Ich bin in psychologischer Behandlung bei einer Psychologin, der parallel delegierende Arzt/Psychiater hat aber nur alle paar Monate Zeit für 30 Minuten, wenn ich ein neues Rezept brauche. Hat selber wenig Erfahrung mit Stimulantien, ist aber offen hier dazuzulernen und auch mal „etwas ausprobieren“. Nun, meine aktuelle Situation. Neben der Psychologin habe ich nun auch einen ADHS-Coach mit welchem ich meine Selbstfindung bezüglich Berufsleben (was will ich? was macht mir wirklich Spass? was kann ich gut?) und auch Finetuning meiner Medikation. In einem ersten Gespräch meinte dieser, als wir mein neuropsychologisches Gutachten vom letzten Herbst angeschaut haben, dass mein ADHS sicherlich nicht nur „leicht ausgeprägt“ ist sondern mittelschwer, ich bei einigen Tests durch einen eher hohen IQ „kompensieren“ konnte; auch eher Typus ADHS-HI und nicht „nur“ ADHS-C. In den letzten zwei Wochen hat sich meine depressive Symptomatik wieder massiv verschlechtert, teilweise wieder Mühe mit einschlafen, Grübeln, Gefühl der Wertlosigkeit, Selbstvertrauen ist im Keller. Sowohl Coach als auch eine ADHS-Betroffene sehr enge Vertraute sagen mir, dass ich wohl eher „zu wenig“ MPH als zu viel nehme. Aber ich mache mir Sorgen wegen meiner zunehmend depressiven Stimmung, getraue mich daher nicht hier „mehr zu nehmen“.
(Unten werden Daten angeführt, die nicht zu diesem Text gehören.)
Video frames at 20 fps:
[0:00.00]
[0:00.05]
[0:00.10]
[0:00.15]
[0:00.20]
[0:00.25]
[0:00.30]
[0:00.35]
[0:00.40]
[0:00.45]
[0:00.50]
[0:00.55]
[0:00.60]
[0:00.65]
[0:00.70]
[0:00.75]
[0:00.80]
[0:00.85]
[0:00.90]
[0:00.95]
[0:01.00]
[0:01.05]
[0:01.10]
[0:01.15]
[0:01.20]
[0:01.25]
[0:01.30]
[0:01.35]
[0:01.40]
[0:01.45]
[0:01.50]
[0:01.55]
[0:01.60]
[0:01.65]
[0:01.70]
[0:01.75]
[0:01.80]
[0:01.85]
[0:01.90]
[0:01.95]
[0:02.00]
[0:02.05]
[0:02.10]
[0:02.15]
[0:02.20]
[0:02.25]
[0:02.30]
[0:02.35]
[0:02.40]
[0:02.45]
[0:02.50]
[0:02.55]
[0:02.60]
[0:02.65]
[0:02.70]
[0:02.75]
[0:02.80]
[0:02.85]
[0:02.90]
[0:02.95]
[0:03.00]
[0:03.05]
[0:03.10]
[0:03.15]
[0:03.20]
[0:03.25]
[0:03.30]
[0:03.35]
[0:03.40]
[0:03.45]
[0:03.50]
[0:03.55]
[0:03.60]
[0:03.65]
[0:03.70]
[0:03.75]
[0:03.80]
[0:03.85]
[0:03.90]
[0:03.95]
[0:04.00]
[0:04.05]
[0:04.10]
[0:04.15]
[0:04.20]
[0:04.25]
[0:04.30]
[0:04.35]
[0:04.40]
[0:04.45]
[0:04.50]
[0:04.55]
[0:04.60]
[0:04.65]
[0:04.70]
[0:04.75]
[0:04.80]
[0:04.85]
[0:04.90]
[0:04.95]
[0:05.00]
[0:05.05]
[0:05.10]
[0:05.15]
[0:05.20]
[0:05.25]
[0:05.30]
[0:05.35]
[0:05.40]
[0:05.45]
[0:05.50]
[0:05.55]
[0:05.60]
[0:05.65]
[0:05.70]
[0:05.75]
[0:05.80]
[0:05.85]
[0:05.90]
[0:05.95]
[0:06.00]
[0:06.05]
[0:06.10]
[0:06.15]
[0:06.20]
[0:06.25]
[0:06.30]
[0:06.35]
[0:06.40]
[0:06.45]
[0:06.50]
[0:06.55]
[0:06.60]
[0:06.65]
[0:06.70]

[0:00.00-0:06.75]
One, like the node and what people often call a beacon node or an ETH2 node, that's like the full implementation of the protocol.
Was haltet ihr davon, wieder 10mg Escitalopram (jeden Tag, z.B mittags) einzunehmen, an Arbeitstagen zusätzlich 10mg Focalin XR? Meine Recherchen (von Reddit bis hin zu wissenschaftlicheren Quellen) zeigen sehr unterschiedliche Ergebnisse: Einerseits das gefürchtete Serotoninsyndrom, andererseits auch die Erkenntnis, dass eine Kombination SSRI/MPH in der Praxis doch sehr geläufig ist - bedenke man den hohen Prozentsatz von Komorbidität Depression/ADHS. Auch bin ich nicht sicher, ob ich wirklich eine Depression im engeren Sinn habe oder einfach eine ADHS-Dysthymie - man gebe mir eine wirklich spannende Herausforderung und einen Kollegen zur Seite - und ich kann vollmotiviert und konzentriert am Thema arbeiten, die depressive Stimmung ist (kurzzeitig) weg/ausgeblendet.
Bin sehr dankbar für eure Einschätzung und Erfahrungsberichte (gerade zur Focalin/Escitalopram Combo), bin langsam wirklich am Verzweifeln und mache mir täglich mehr Sorgen um meine berufliche Zukunft.